02 P and NP

P

P=coP. P completeness. CIRCUIT VALUE is P complete: In P by Spira and \(DSPACE(log^{k} n) \subseteq P\); . (Find out more.)

Non determinism

NP

Evaluatable by a non-deterministic turning machine. All computation paths end in polytime.

Acceptance of x

If \(x \in L\), there is at least 1 path which leads to acceptance of x. Else, all paths lead to rejection of x. Thus, assymetry in Acceptance/ Rejection criteria.

Other views

Membership queries \(x \in L ?\) have poly-size certificates verifiable in poly time; there is a polynomial sized proof of membership. \textbf{OP}: Show \(P \neq NP\) :-).

co-NP

NP: \(\exists\) problems (SAT), coNP: \(\forall\) problems (UNSAT). \(NP \inters coNP\): \(\exists\) both membership and disqualifier cert.

NP completeness

NP hardness vs completeness. TMSAT(TM string, input, time limit) NP compl.

SAT(b) is NP compl

(Cook - Levin): \(SAT \in NP\); Take L in NP; for \(x \in L\), \(\exists\) cert u, oblivious 1 work-tape poly-time TM M with M(x,u)=1 of time \(T’(n) = O((T(n))^{2})\); make vars for all T’(n) work-tape and input-tape cell visits: if cell is visited t times, there be t+1 vars to track t+1 values over time; make formula f from M!: (state, cells at T=0) \(\land\) (deduction of state, cell visit at T=1) \(\dots\); u and state sequence is certificate for satisfying f; size of formula is \(O((T(n))^{2})\); f efficiently convertible to CNF: each clause takes \(2^{c}\) time for constant c. For formula of size \(O(T(n)\log T)\), use \(O(T(n)\log T)\) OTM with similar trick, cert.

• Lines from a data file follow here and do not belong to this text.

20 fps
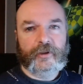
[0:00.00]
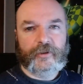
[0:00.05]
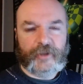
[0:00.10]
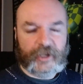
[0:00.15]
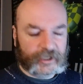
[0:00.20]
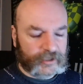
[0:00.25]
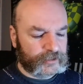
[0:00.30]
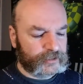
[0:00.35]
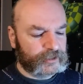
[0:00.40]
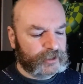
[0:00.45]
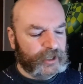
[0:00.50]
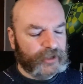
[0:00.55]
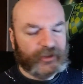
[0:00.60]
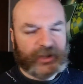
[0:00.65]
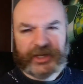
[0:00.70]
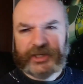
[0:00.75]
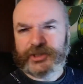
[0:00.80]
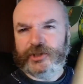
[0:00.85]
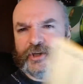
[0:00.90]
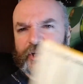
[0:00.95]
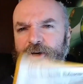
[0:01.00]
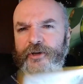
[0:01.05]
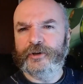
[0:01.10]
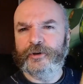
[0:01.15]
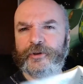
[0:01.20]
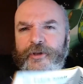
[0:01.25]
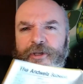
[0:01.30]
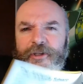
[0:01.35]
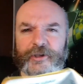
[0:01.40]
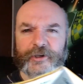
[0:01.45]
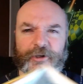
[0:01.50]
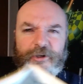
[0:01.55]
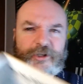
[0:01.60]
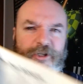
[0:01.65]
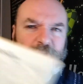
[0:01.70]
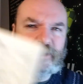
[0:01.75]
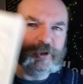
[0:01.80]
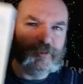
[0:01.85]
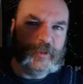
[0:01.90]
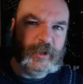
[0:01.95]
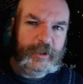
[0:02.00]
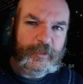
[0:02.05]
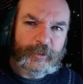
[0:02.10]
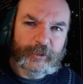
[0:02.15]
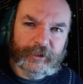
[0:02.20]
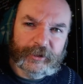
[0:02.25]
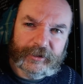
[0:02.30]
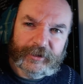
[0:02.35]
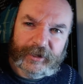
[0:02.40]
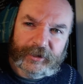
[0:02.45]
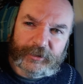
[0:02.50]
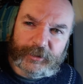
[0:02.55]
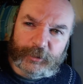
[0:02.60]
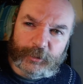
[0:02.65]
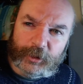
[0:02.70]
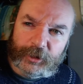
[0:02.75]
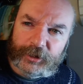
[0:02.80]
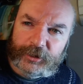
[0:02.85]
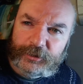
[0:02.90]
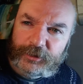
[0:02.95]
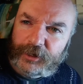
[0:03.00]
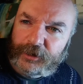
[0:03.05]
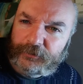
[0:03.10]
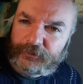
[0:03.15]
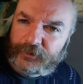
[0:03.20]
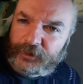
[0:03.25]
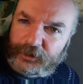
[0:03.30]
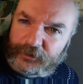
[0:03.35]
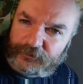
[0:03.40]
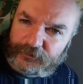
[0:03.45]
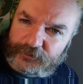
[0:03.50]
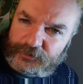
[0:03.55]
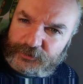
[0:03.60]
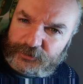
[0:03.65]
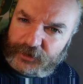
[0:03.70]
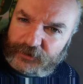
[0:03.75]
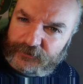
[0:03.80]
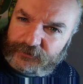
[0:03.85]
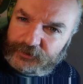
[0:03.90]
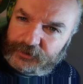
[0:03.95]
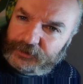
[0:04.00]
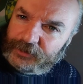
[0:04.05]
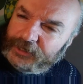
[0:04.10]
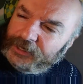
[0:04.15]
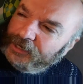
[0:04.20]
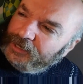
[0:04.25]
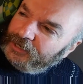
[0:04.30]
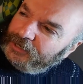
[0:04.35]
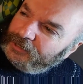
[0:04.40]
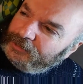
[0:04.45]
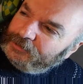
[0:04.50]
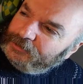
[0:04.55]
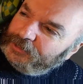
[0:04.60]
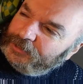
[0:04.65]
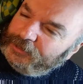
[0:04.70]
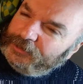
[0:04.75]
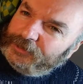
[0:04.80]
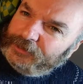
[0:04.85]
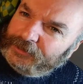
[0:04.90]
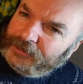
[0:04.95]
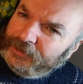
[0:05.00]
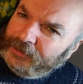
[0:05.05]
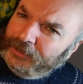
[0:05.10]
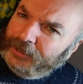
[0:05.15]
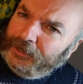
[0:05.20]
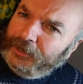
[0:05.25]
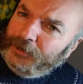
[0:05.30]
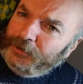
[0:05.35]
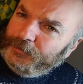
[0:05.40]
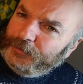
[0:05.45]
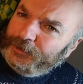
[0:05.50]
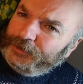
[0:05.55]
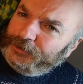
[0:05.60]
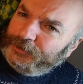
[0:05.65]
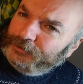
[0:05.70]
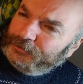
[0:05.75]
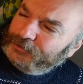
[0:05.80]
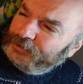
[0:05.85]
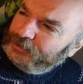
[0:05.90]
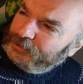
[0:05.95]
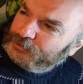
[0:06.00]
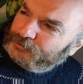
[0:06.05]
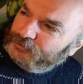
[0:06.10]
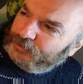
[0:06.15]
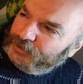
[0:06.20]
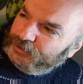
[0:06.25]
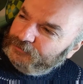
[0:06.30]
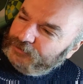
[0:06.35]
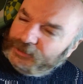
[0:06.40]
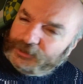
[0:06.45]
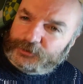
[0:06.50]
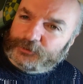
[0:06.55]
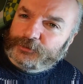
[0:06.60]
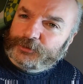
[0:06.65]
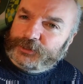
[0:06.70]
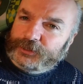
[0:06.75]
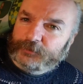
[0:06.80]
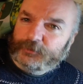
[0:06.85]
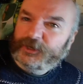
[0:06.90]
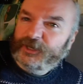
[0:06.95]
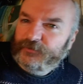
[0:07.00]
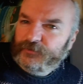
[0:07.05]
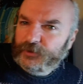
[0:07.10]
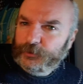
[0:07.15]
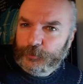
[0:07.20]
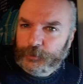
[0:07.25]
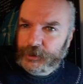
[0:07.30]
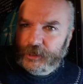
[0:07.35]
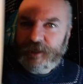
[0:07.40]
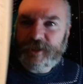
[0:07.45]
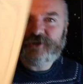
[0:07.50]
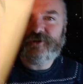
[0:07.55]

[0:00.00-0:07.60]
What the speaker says: That's the kind of thing you can show to people, I think, who don't know Traveller, and they think, oh my god, that looks really, really daunting. But if you play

Reduction from k-SAT to 3-SAT: Use this trick repeatedly: \((a \lor b \lor c \lor d) = (a \lor b \lor z) \land (\sim z \lor c \lor d)\).

coNP completeness

UNSAT is in coNP; Also coNP complete : for any L in coNP, use reduction to SAT used by \(\bar{L} \in NP\) to get UNSAT version of L. \textbf{OP}: Is \(coNP \neq NP\)?

Approximation algorithms

Approximate optimal solution to NP hard problem. Performance ratio of approx alg wrt optimal alg. For approximation algs using approximation of IP problem using LP, see randomized algs ref.